Vol 16 No 1 (2022)
Articles

THE USE OF ARCHIVED GIEMSA-STAINED BLOOD SMEARS AND RDT FOR PCR-BASED GENOTYPING OF Plasmodium vivax MEROZOITE SURFACE PROTEIN-1 IN CENTRAL KALIMANTAN PROVINCE, INDONESIA: PCR-Based Genotyping of Pvmsp-1 in Central Kalimantan Province, Indonesia

Trilianty Lestarisa
Universitas Airlangga; Universitas Palangka Raya
Bio
Heny Arwati
Universitas Airlangga
Bio
Yoes Prijatna Dachlan
Universitas Airlangga
Bio
Soedjajadi Keman
Universitas Airlangga
Bio
Din Syafruddin
Eijkman Institute for Molecular Biology; Hasanuddin University
Bio
Published December 21, 2021
Keywords
  • Malaria, Pvmsp-1, indigenous and migrant population, Central Kalimantan Province of Indonesia.
How to Cite
Lestarisa, T., Arwati, H., Dachlan, Y., Keman, S., & Syafruddin, D. (2021). THE USE OF ARCHIVED GIEMSA-STAINED BLOOD SMEARS AND RDT FOR PCR-BASED GENOTYPING OF Plasmodium vivax MEROZOITE SURFACE PROTEIN-1 IN CENTRAL KALIMANTAN PROVINCE, INDONESIA. African Journal of Infectious Diseases (AJID), 16(1), 13-20. Retrieved from https://athmsi.org/journals/index.php/AJID/article/view/6015

Abstract

Background: Plasmodium vivax is transmitted most across the country of Indonesia. The country has set out a malaria elimination program by 2030. The information on genetic diversity of malarial parasites relates to malaria transmission in an endemic area may provide the information that can help the malaria control program to achieve the target. Therefore, the purpose of this study was to determine the genetic diversity of the Pvmsp-1 gene in Central Kalimantan Province.

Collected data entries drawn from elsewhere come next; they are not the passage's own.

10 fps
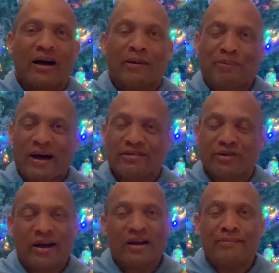
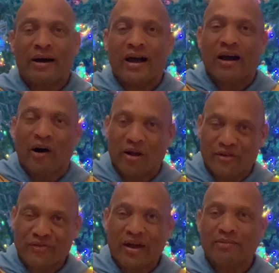Apostle, I have my Hall
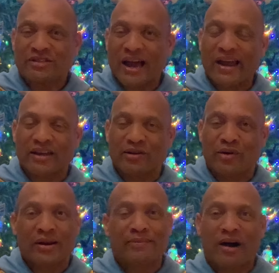of Fame jacket
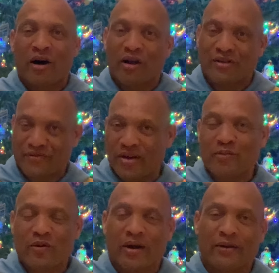on and my Hall of
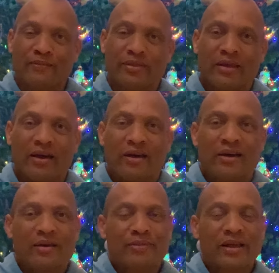Fame ring
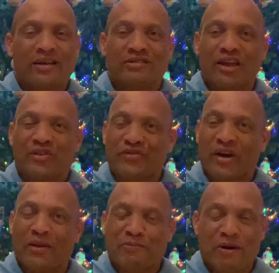because these
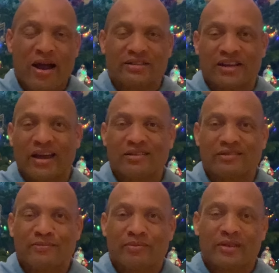faith
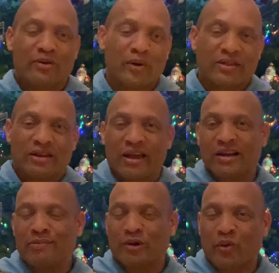projects, whether they
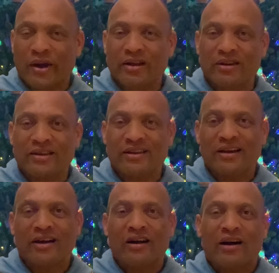come quickly
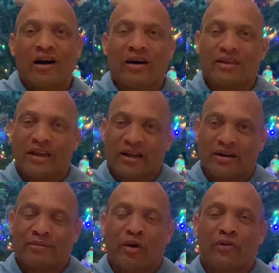or they
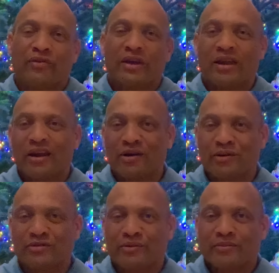come over
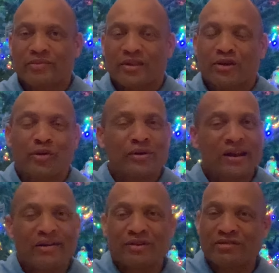years, you
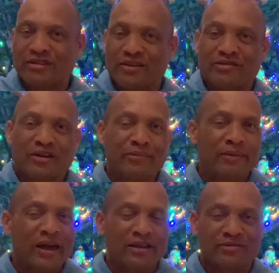never cease to
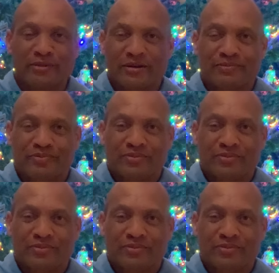amaze me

Materials and Methods: Samples were 140 of archived Giemsa-stained blood smear and rapid detection test. Samples were divided into the indigenous and migrant populations. After confirmation by single-step PCR, only P. vivax and mixed infection samples were amplified to nested PCR for genotyping of Pvmsp-1 allelic variation in segments F1, F2, and F3.

Results: Genotyping of 23 PCR positive samples resulted in 13 genotypes. In segment F1, three allelic variants type A containing subtype A1 (1,050 bp), A2 (350 bp), A3 (150 bp), and type B (100 bp). In segment F2, mono genotypes were detected as variant type A (1,050 bp) and type B3 (150 bp), multiple genotypes were detected as type B containing subtype B1 (250 bp), B2 (200 bp), and B3 (150bp). In segment F3, three allelic variants generated from four mono genotypes were type A (350 bp), type B (300 bp), and two type C (250 bp).

Conclusion: The low allelic variation of Pvmsp-1 gene may reflect the actual situation of the low malaria endemic status of the study sites.